Professeur à l'Université de Chicago, véritable pépinière de lauréats Nobel dans cette discipline, Richard Thaler, 72 ans, s'est spécialisé dans l'analyse des comportements économiques, qu'il s'agisse de faire ses courses au supermarché ou de placer des milliards sur les marchés financiers. Il a montré comment les limites de la rationalité et les préférences sociales « affectent systématiquement les décisions individuelles et les orientations des marchés », a expliqué Göran Hansson, le secrétaire général de l'Académie royale des sciences de Suède qui décerne le prix.
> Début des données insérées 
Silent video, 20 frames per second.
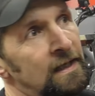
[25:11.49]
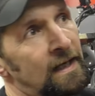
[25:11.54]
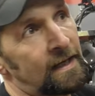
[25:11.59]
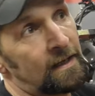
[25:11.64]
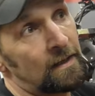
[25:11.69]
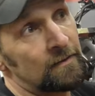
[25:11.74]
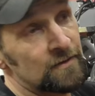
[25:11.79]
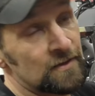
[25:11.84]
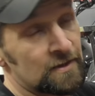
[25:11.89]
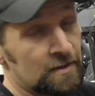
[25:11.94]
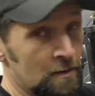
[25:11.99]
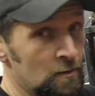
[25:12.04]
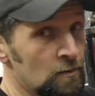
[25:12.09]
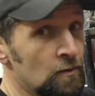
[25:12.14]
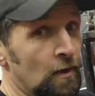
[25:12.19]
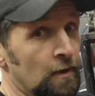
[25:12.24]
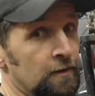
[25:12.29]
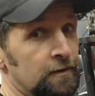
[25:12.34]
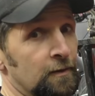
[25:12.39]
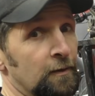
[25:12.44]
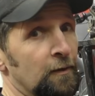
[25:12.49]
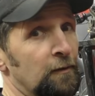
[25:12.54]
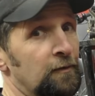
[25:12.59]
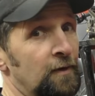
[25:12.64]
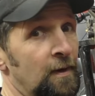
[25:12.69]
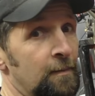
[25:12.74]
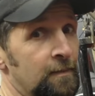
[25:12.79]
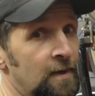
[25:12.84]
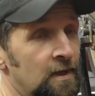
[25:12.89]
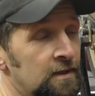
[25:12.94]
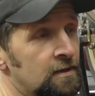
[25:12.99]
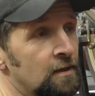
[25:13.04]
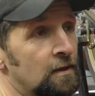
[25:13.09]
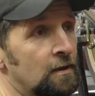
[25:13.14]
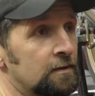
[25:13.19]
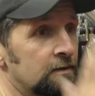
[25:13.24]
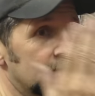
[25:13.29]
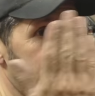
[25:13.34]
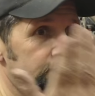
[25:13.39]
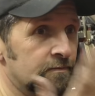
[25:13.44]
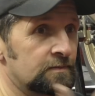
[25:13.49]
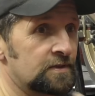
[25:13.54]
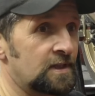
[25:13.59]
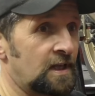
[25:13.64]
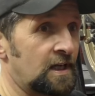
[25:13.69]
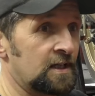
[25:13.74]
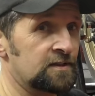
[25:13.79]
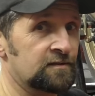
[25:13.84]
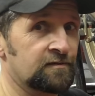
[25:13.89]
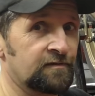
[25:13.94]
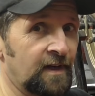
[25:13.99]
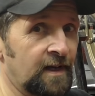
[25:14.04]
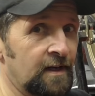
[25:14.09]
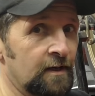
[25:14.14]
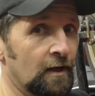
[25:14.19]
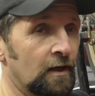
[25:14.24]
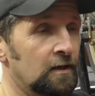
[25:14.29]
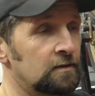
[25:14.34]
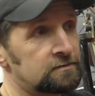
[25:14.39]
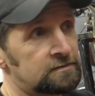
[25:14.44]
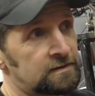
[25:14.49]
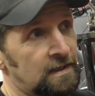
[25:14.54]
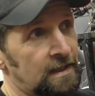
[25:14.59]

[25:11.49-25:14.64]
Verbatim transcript: And I've still got to do a front mudguard slash fender,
Joint par l'académie, M. Thaler va empocher 9 millions de couronnes suédoises (1,1 million de dollars).
Diplômé de l'Université de Rochester (États-Unis), il a notamment théorisé le concept de « comptabilité mentale », expliquant la façon dont les individus « simplifient la prise de décision en matière financière en créant des cases séparées dans leur tête, en se concentrant sur l'impact de chaque décision individuelle plutôt que sur l'effet global ».
« Coup de pouce »
M. Thaler, dont le patronyme est un homophone de « thaler », l'ancienne monnaie européenne qui a donné le mot « dollar », a aussi étudié l'aversion aux pertes ou à la dépossession en mettant en évidence le fait que « les individus accordent une plus grande valeur à une chose s'ils la possèdent que s'ils ne la possèdent pas ». Selon lui, « l'homo oeconomicus » serait bourré de défauts : dès lors, comment les corriger ? En lui donnant un « coup de pouce », équivalent du terme anglais « nudge » désormais entré dans le vocabulaire courant des sciences économiques. L'économiste défend une forme d'intervention « douce », autrement appelée « paternalisme libéral » : l'individu reste libre d'agir mais est incité à prendre un chemin plutôt qu'un autre.
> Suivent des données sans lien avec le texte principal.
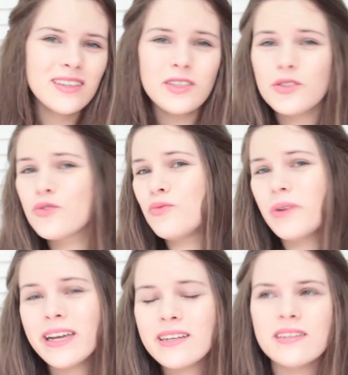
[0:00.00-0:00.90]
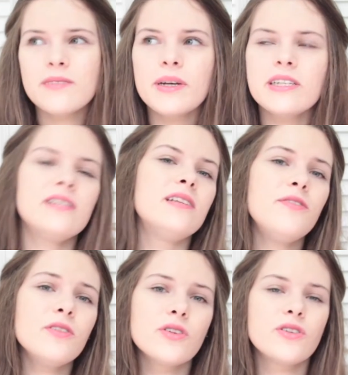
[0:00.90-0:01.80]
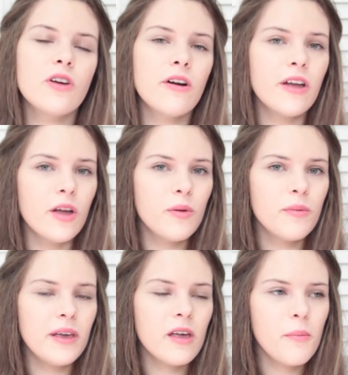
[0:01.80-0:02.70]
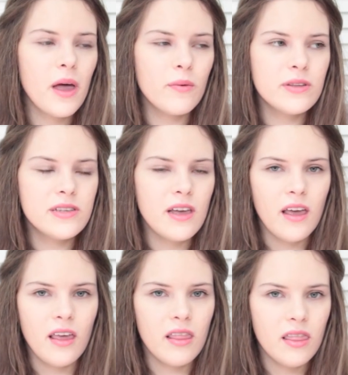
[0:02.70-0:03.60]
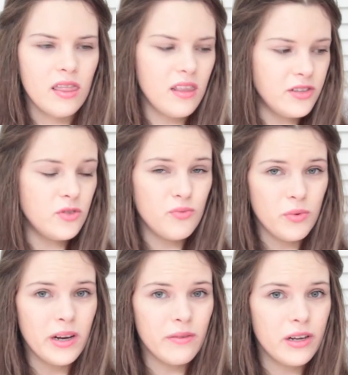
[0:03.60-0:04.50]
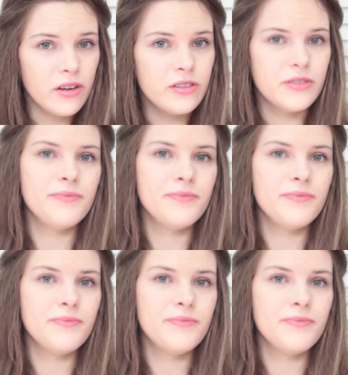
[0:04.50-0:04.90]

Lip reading: It's just great, especially see if you're starting out with makeup. I would say this is really good.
L'aéroport d'Amsterdam, aux Pays-Bas, a ainsi eu l'idée d'apposer des autocollants en forme de mouche au fond des urinoirs, afin d'inviter les hommes à viser juste et de limiter les dépenses de nettoyage. Résultat : les projections ont diminué de 80 %. L'ancien Premier ministre britannique David Cameron s'est aussi inspiré de cette théorie avec l'objectif de mieux utiliser l'argent des contribuables.